# Machine Learning Trading Bot

In this Challenge, you’ll assume the role of a financial advisor at one of the top five financial advisory firms in the world. Your firm constantly competes with the other major firms to manage and automatically trade assets in a highly dynamic environment. In recent years, your firm has heavily profited by using computer algorithms that can buy and sell faster than human traders.
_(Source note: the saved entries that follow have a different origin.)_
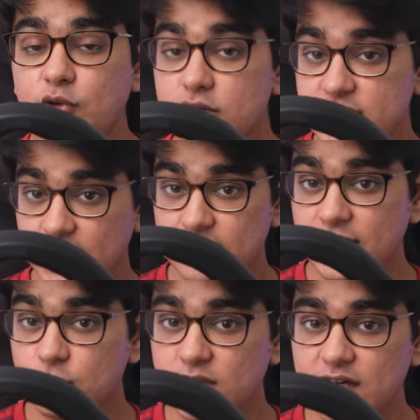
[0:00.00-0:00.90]
not saying
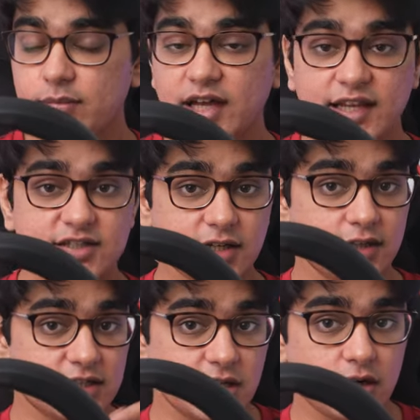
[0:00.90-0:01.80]
that you need a balanced
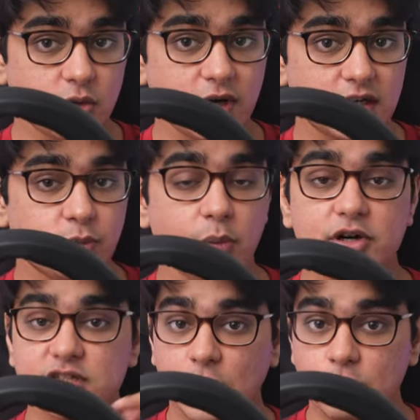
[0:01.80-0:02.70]
connection to get a
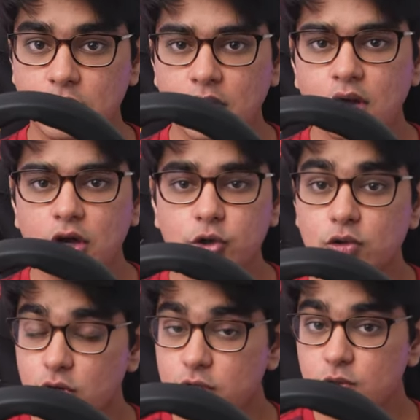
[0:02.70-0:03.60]
proper sound. You
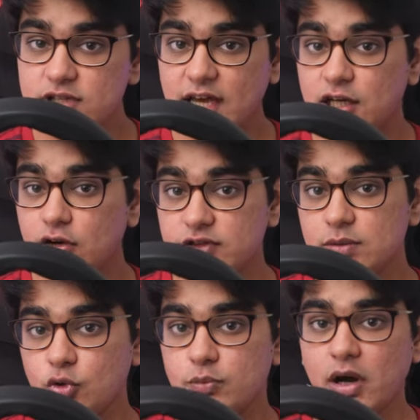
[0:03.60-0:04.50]
could use any of the
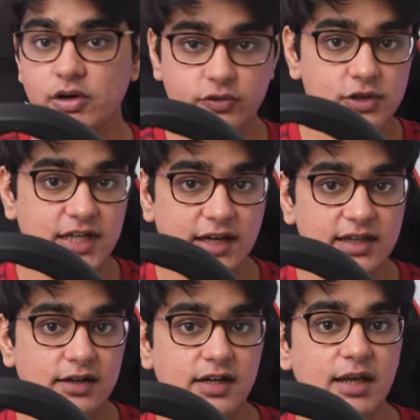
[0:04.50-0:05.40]
more powerful
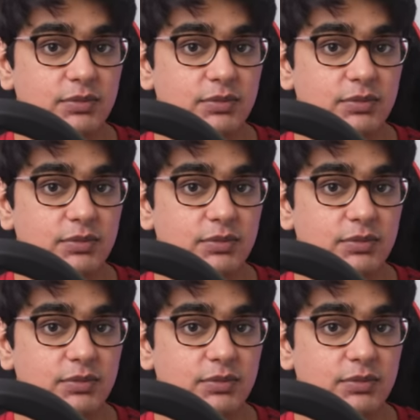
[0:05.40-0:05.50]
single-ended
The speed of these transactions gave your firm a competitive advantage early on. But, people still need to specifically program these systems, which limits their ability to adapt to new data. You’re thus planning to improve the existing algorithmic trading systems and maintain the firm’s competitive advantage in the market. To do so, you’ll enhance the existing trading signals with machine learning algorithms that can adapt to new data.

## Instructions:

Use the starter code file to complete the steps that the instructions outline. The steps for this Challenge are divided into the following sections:

* Establish a Baseline Performance

* Tune the Baseline Trading Algorithm

* Evaluate a New Machine Learning Classifier

* Create an Evaluation Report

#### Establish a Baseline Performance

In this section, you’ll run the provided starter code to establish a baseline performance for the trading algorithm. To do so, complete the following steps.

Open the Jupyter notebook. Restart the kernel, run the provided cells that correspond with the first three steps, and then proceed to step four. 

1. Import the OHLCV dataset into a Pandas DataFrame.

2. Generate trading signals using short- and long-window SMA values. 

3. Split the data into training and testing datasets.

4. Use the `SVC` classifier model from SKLearn's support vector machine (SVM) learning method to fit the training data and make predictions based on the testing data. Review the predictions.

5. Review the classification report associated with the `SVC` model predictions. 

6. Create a predictions DataFrame that contains columns for “Predicted” values, “Actual Returns”, and “Strategy Returns”.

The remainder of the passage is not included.